◆ **Dataset items**
##############################
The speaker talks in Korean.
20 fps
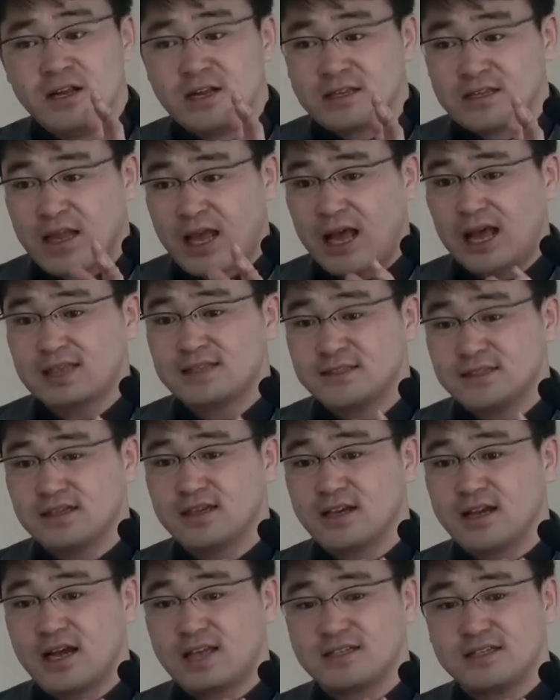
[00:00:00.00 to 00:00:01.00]
다
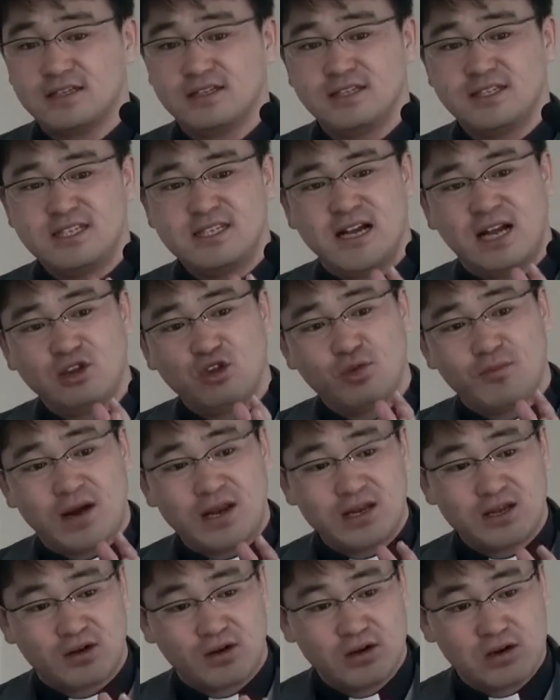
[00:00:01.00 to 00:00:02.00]
쓰기까지는 시간도
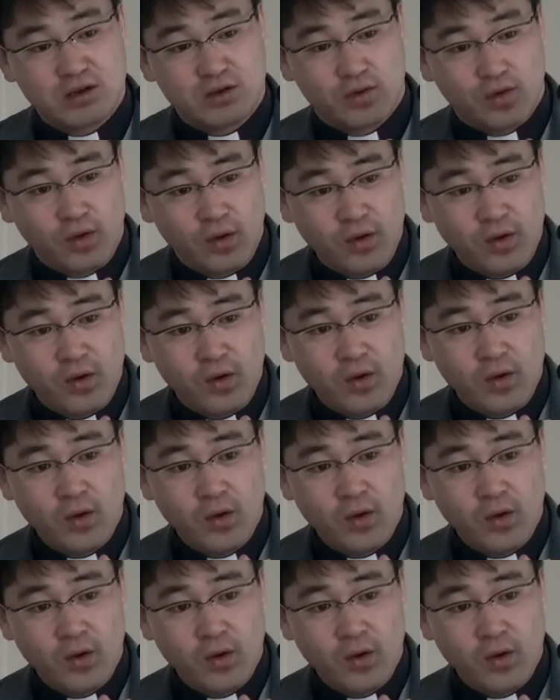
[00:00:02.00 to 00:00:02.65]
많이 걸리고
##############################
◆ **Your assignment**
When you retype the records, keep every word exactly as written and exclude the pictures.

◆ **Answer area**
The speaker talks in Korean.
20 fps
[00:00:00.00 to 00:00:01.00]
다
[00:00:01.00 to 00:00:02.00]
쓰기까지는 시간도
[00:00:02.00 to 00:00:02.65]
많이 걸리고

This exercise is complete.